When a picture appears among the records, leave it out, and copy all else exactly.
BEGIN Records shown
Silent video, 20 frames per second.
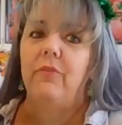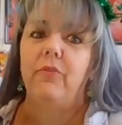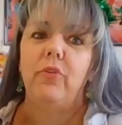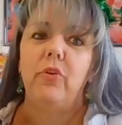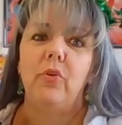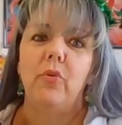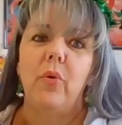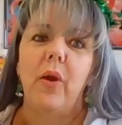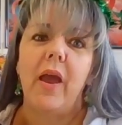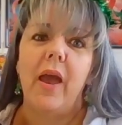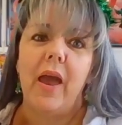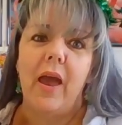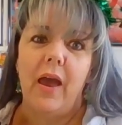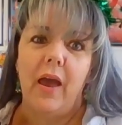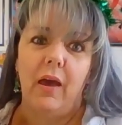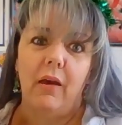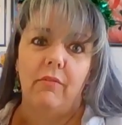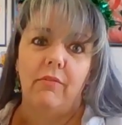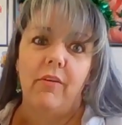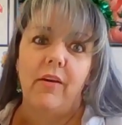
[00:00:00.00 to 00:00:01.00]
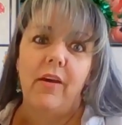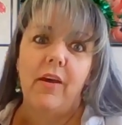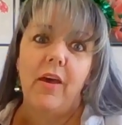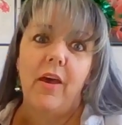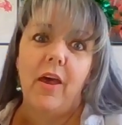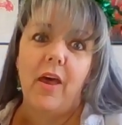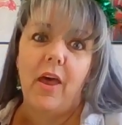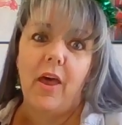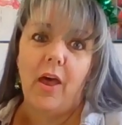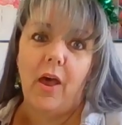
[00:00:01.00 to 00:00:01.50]
if you have
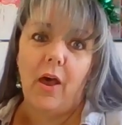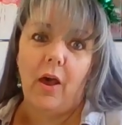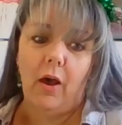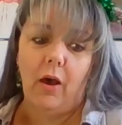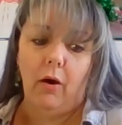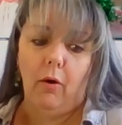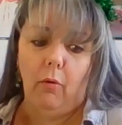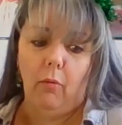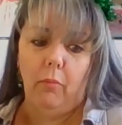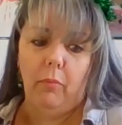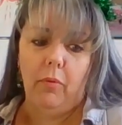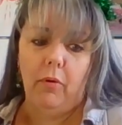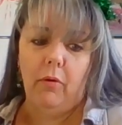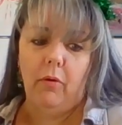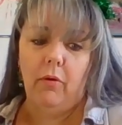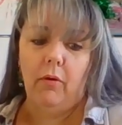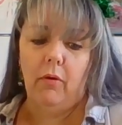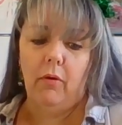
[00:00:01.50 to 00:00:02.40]
help.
END Records shown
Result for this task:
Silent video, 20 frames per second.
[00:00:00.00 to 00:00:01.00]
[00:00:01.00 to 00:00:01.50]
if you have
[00:00:01.50 to 00:00:02.40]
help.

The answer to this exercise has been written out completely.